### [TASK BRIEF]
Write each entry again exactly as shown, but without the images it holds.

### [EXERCISE MATERIALS]

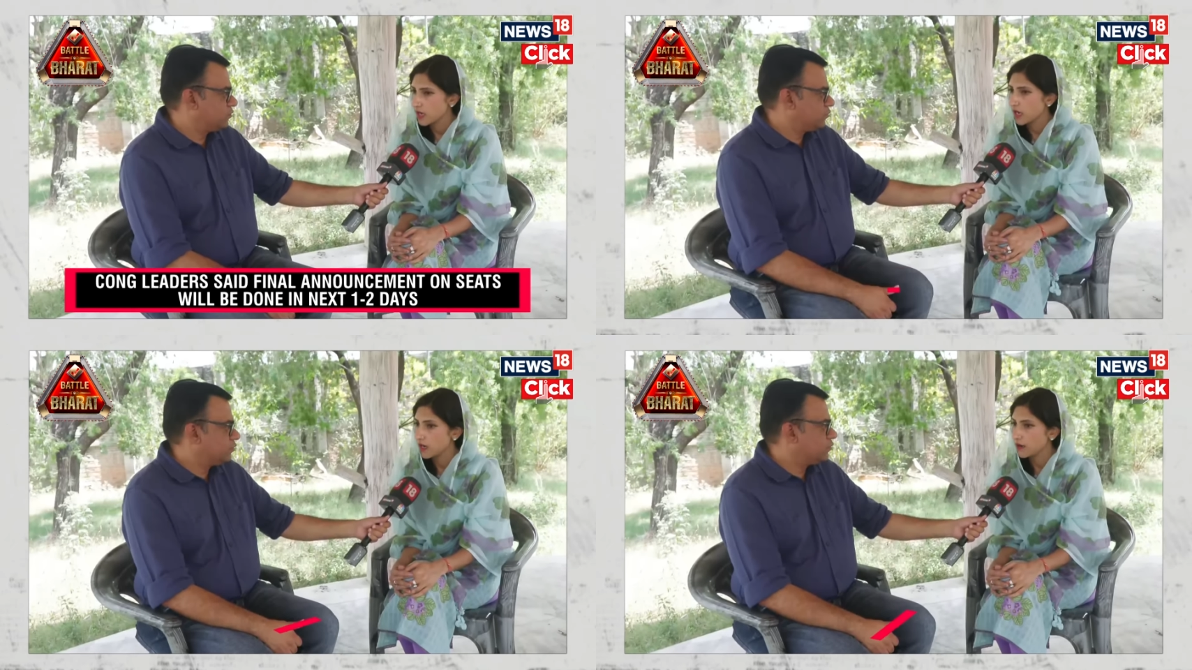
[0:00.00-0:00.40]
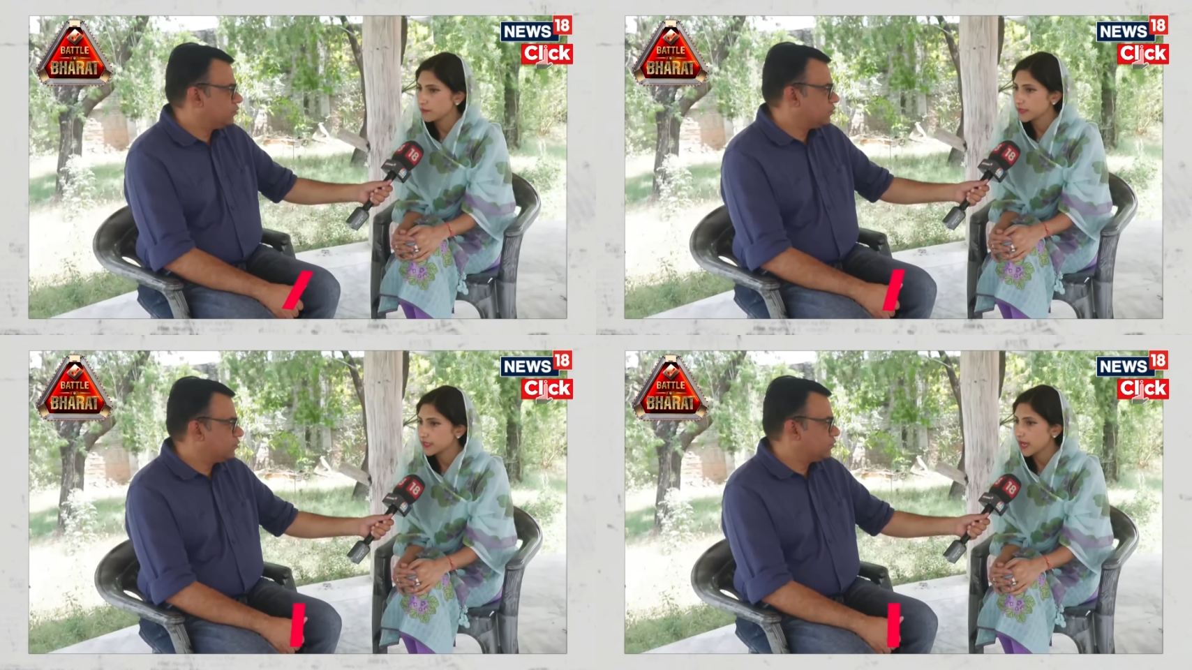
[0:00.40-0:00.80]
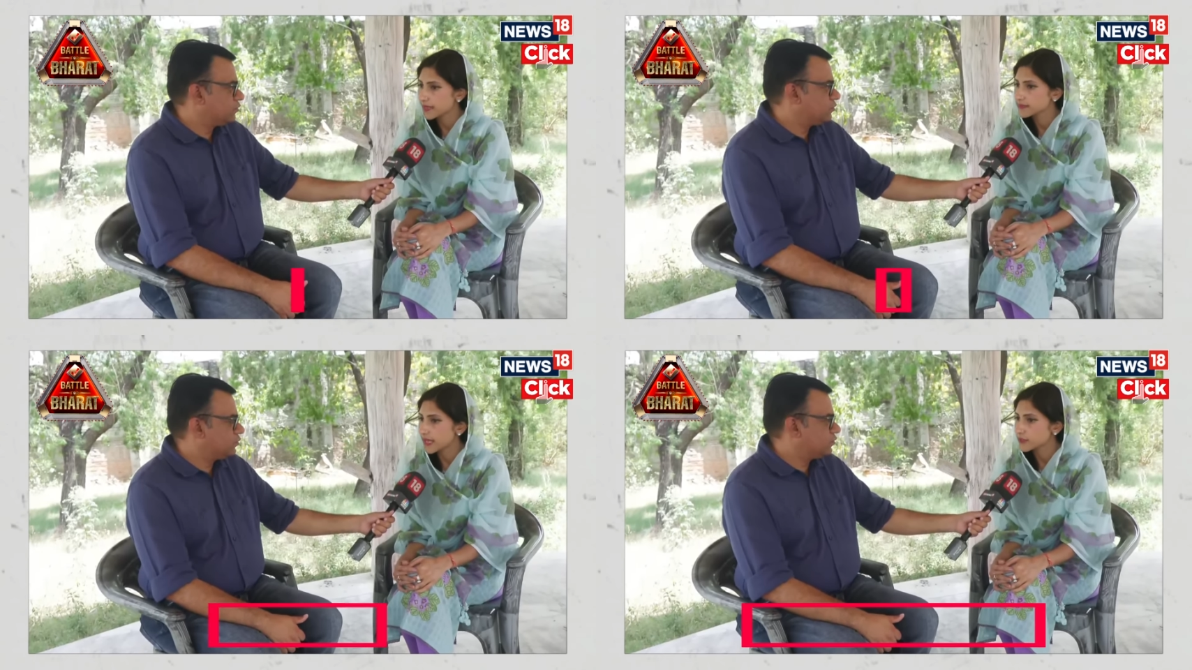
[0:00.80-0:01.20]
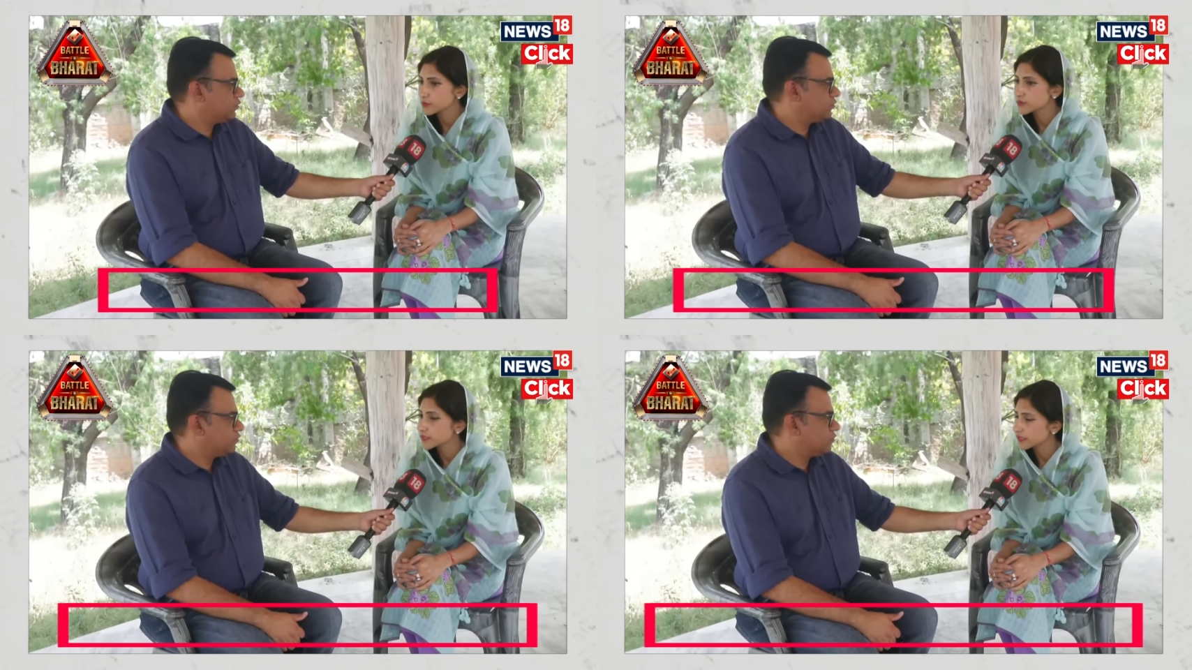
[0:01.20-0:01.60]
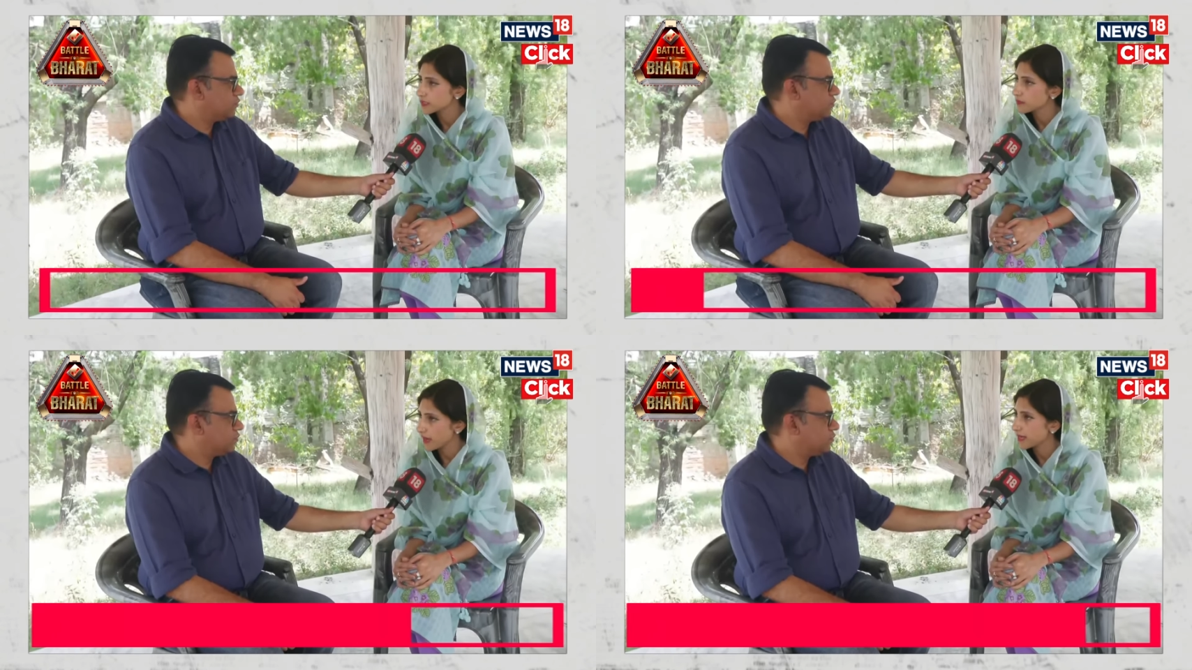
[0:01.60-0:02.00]
Speaker 1: Uh, but as as was
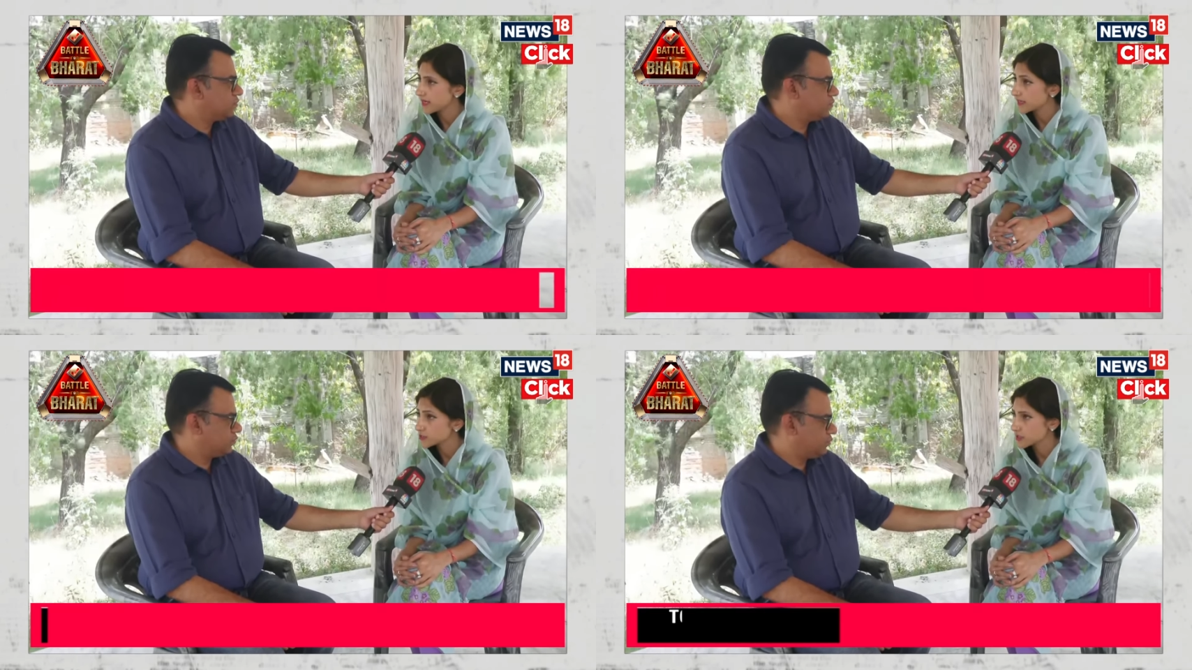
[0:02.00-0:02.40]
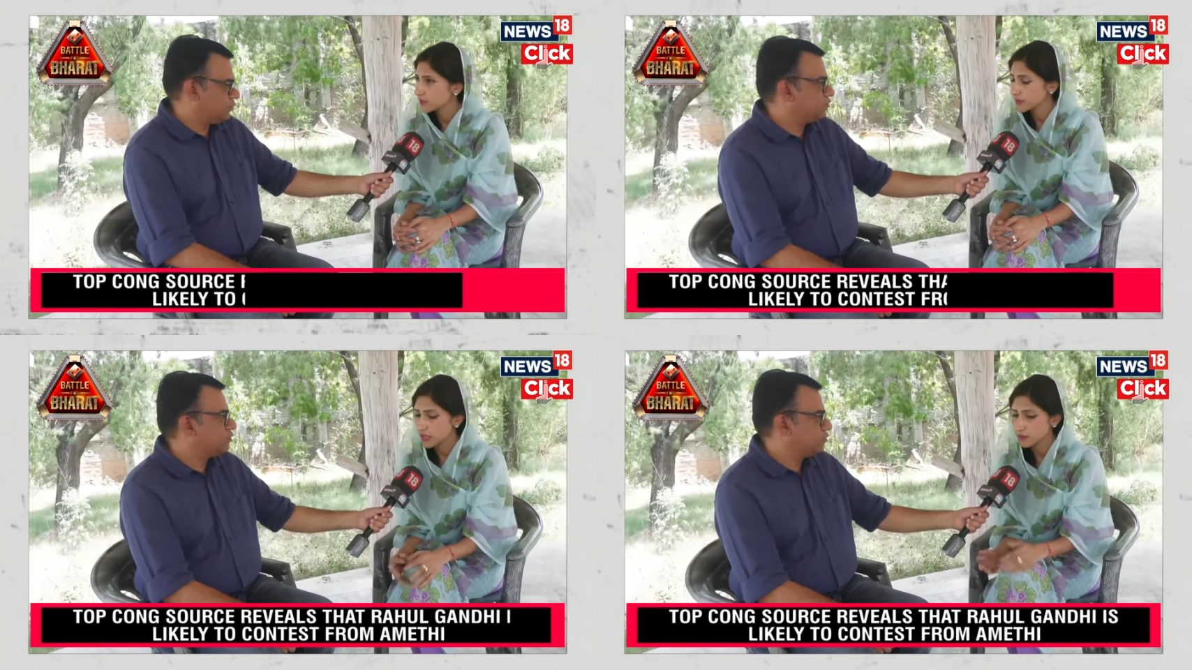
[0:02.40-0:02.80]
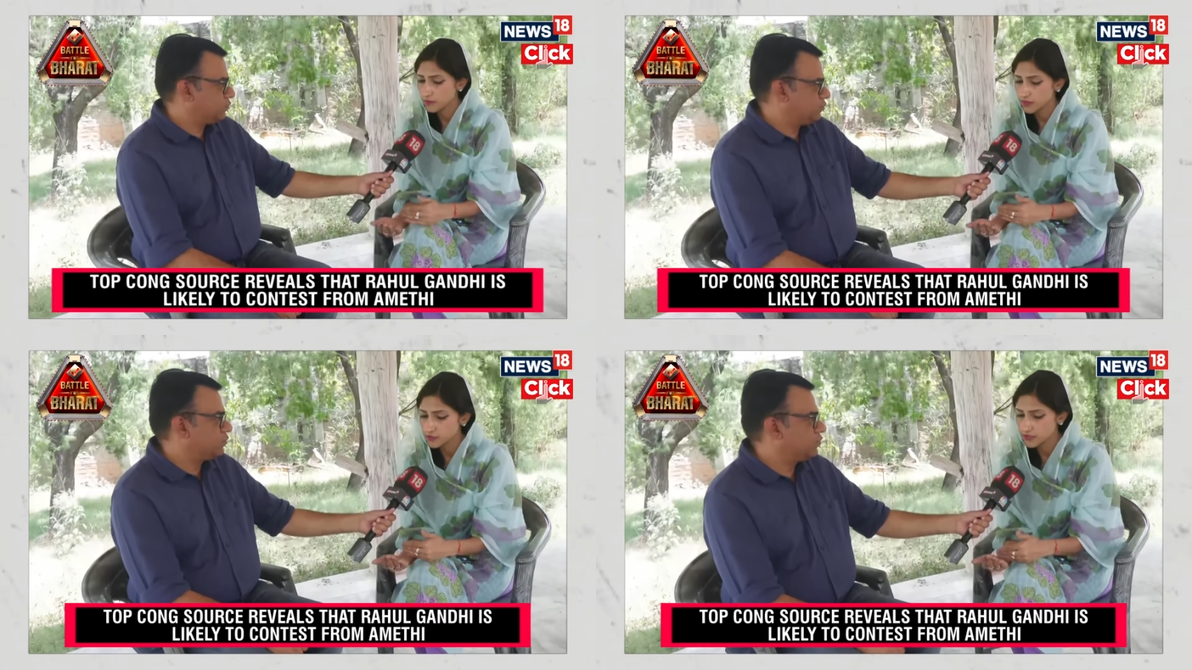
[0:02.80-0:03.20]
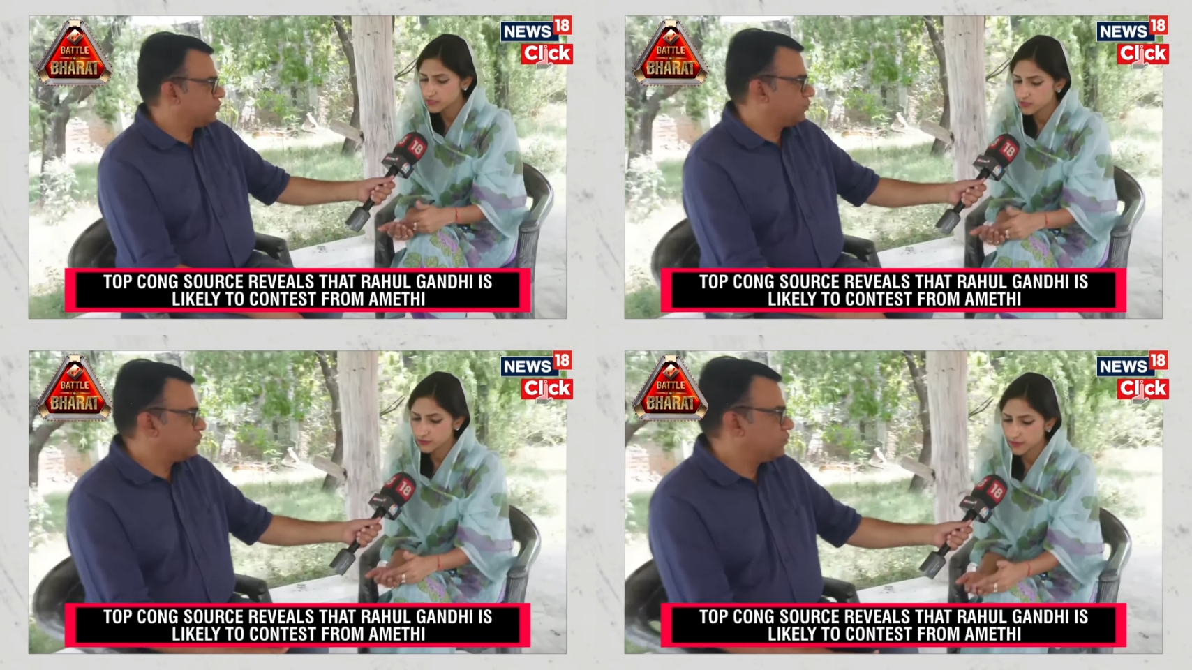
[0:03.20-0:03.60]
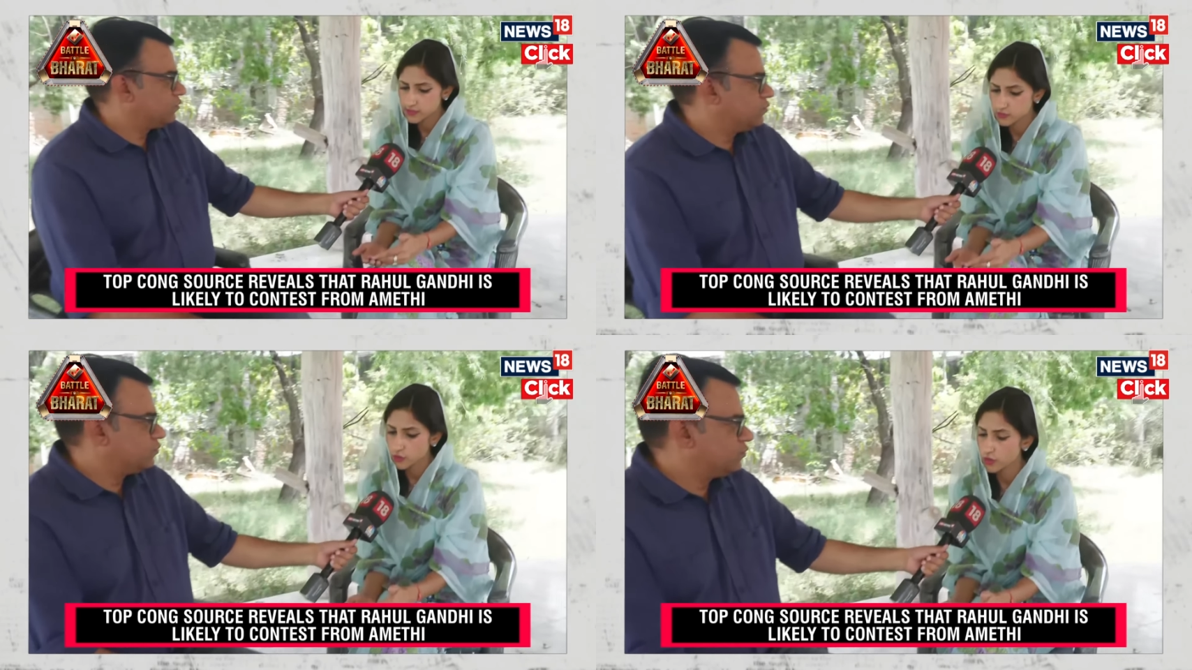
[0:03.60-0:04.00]
seen in my election, I mean, I, am literally just if I
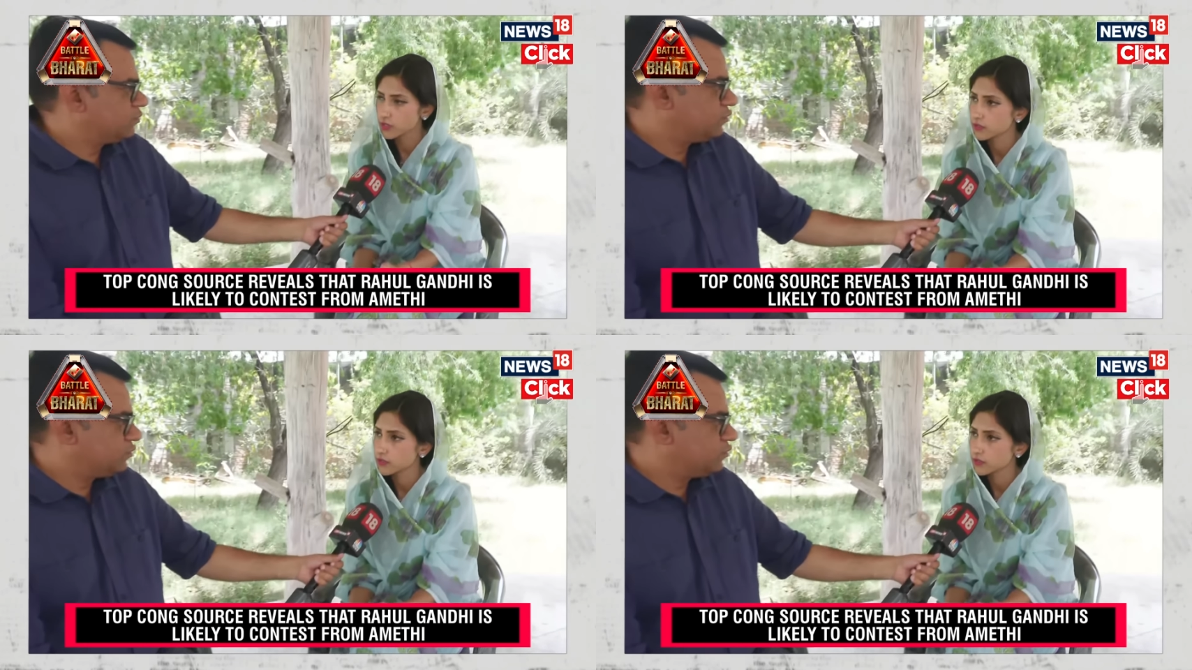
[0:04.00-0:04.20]
just talk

### [TASK OUTPUT]
[0:00.00-0:00.40]
[0:00.40-0:00.80]
[0:00.80-0:01.20]
[0:01.20-0:01.60]
[0:01.60-0:02.00]
Speaker 1: Uh, but as as was
[0:02.00-0:02.40]
[0:02.40-0:02.80]
[0:02.80-0:03.20]
[0:03.20-0:03.60]
[0:03.60-0:04.00]
seen in my election, I mean, I, am literally just if I
[0:04.00-0:04.20]
just talk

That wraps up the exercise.